4) Estas campanhas do tipo Novembro Azul/Outubro Rosa, acabam forçando municípios a oferecerem serviços diagnósticos como um meio de sobressaírem politicamente, terceirizando serviços e consequentemente favorecendo a rede privada. É o estado enfraquecendo o serviço público e levando vantagens ao privado com o imposto da população que não consegue ter acesso ao SUS. Não é a toa que na política muitos empreendedores privados de saúde apoiam candidatos ou se lançam como candidatos.


Para esta questão, a resposta é única. Fortalecimento do SUS através da sua capilaridade já existente em todos os municípios do Brasil, principalmente através do Programa Estratégia da Família, que deve ampliar o leque de profissionais nas equipes, pois hoje são Médicos, Enfermeiros, Dentistas e Agentes Comunitários. Cabem nestas equipes os Psicólogos, Nutricionistas, Fisioterapeutas, Educadores Físicos, Terapeutas Ocupacionais e Assistentes Sociais.

Ai sim pode fazer crer que qualquer campanha na área de saúde de fato dará certo e chegará a todos indistintamente, pois as campanhas não ficarão focadas em uma dualidade consultório médico/laboratórios, mas terá o pensar interdisciplinar e o agir quase que individualizado para processo de consciência plena de saúde integral.


Psicologia para pensar o coletivo


Por todos os argumentos acima descritos, você pode até estar frustrado, pois imaginava que eu fosse abordar questões psicológicas específicas em torno do câncer de próstata, mas não quero fazer uma ação da Psicologia que invés de fazer pensar acaba simplesmente fazendo o jogo e vendendo fórmulas de bem-estar, onde questionar e criticar são considerados perigo e até desestabilizador das emoções.

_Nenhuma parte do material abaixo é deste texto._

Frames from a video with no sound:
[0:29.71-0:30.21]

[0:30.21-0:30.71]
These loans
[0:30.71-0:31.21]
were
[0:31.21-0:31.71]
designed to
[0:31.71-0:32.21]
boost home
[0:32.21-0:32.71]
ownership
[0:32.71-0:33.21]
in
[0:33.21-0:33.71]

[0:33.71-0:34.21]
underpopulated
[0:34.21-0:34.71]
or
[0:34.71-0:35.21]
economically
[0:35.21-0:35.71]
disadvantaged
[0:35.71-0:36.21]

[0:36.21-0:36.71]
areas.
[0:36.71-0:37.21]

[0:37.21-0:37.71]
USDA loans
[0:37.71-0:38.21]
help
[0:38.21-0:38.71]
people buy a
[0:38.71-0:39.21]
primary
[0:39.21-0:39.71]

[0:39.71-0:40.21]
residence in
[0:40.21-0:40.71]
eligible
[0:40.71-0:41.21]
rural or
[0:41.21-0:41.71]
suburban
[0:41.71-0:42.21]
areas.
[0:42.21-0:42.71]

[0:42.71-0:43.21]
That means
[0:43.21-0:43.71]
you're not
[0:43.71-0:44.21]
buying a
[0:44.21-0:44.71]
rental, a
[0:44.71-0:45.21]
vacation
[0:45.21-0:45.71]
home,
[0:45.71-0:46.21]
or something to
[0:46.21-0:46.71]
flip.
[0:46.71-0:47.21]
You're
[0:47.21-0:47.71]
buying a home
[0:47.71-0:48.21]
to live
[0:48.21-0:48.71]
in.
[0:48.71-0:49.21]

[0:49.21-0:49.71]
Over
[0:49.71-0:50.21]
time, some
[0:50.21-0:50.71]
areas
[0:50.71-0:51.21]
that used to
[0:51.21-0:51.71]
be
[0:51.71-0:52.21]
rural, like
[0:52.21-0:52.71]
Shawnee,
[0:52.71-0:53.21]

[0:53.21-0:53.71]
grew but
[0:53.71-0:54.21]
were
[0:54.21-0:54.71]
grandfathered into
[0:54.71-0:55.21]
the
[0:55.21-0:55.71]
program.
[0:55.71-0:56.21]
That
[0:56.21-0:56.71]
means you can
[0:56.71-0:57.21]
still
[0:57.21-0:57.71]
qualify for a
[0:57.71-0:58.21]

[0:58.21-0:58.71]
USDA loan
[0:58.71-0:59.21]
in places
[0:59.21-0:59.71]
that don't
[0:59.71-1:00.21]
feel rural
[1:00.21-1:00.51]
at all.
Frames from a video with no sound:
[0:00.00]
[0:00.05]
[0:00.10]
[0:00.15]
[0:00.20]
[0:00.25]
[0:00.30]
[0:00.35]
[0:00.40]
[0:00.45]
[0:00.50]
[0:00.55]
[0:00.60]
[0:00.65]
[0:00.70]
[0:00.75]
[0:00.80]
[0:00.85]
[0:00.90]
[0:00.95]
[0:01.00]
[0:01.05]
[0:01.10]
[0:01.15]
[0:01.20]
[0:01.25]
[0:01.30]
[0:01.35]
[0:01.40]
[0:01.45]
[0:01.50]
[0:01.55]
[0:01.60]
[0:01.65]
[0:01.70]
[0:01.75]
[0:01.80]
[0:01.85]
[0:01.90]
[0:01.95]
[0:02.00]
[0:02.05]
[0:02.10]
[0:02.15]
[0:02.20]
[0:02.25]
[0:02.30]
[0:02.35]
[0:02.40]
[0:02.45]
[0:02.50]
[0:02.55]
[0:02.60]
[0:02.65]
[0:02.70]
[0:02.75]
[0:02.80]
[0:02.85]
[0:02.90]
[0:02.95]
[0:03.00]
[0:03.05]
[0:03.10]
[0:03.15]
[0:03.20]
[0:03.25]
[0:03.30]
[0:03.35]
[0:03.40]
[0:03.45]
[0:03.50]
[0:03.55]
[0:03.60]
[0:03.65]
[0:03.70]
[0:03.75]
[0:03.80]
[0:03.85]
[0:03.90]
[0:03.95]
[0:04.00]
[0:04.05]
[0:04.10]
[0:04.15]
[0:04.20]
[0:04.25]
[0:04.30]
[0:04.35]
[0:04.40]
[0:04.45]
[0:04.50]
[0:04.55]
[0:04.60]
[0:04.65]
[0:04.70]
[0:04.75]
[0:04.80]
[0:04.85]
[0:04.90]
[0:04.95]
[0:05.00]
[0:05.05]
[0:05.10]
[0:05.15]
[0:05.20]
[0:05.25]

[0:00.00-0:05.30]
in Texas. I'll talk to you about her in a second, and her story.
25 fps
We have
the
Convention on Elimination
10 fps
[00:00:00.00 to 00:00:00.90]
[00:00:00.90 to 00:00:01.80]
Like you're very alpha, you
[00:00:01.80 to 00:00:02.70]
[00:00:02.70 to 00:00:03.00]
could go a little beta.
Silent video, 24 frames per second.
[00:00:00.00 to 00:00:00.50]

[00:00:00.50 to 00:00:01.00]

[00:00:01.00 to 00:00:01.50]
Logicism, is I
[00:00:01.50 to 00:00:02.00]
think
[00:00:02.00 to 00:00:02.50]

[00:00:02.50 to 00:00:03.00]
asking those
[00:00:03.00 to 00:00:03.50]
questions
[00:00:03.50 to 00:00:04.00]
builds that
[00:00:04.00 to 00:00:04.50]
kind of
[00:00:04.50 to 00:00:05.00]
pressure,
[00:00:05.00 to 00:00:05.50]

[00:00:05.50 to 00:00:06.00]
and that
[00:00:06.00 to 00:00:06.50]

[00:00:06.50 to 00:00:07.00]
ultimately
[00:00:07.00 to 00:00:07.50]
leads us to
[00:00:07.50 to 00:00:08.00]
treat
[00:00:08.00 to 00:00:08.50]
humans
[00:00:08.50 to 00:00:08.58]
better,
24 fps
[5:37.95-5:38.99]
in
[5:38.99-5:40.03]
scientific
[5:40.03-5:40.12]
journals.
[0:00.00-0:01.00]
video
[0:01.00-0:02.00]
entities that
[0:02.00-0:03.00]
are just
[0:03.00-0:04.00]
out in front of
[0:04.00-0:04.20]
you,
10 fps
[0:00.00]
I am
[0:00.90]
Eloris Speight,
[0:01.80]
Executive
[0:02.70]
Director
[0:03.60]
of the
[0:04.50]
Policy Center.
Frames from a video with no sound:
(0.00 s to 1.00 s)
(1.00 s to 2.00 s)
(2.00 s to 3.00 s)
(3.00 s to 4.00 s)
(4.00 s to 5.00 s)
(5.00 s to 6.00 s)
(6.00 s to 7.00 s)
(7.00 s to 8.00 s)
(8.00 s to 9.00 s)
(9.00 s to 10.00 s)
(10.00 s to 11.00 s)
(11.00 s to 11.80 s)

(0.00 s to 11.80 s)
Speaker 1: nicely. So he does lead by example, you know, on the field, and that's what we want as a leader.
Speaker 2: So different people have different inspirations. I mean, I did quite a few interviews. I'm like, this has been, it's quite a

Mas a Psicologia tem que ser utilizada como ferramenta de fazer pensar no coletivo. Por isso que um Psicólogo dentro do Programa Estratégia da Família não é bem-vindo para aqueles que só querem iludir a população vendendo falsas ilusões.


Sei que há projetos de saúde pública em vários municípios do Brasil que estão fazendo a diferença, mas isto sempre acaba se enfraquecendo por ser uma ação isolada de gestores municipais que possuem a visão da gestão pública como um bem para todos, é de fato um posicionamento ideológico sim.


Porém, se não houver uma lei federal, ou mecanismos que façam exigir os termos da Constituição brasileira que garante o SUS, não veremos programas avançarem e perpetuarem no referencial público coletivo da população, virando até um traço cultural.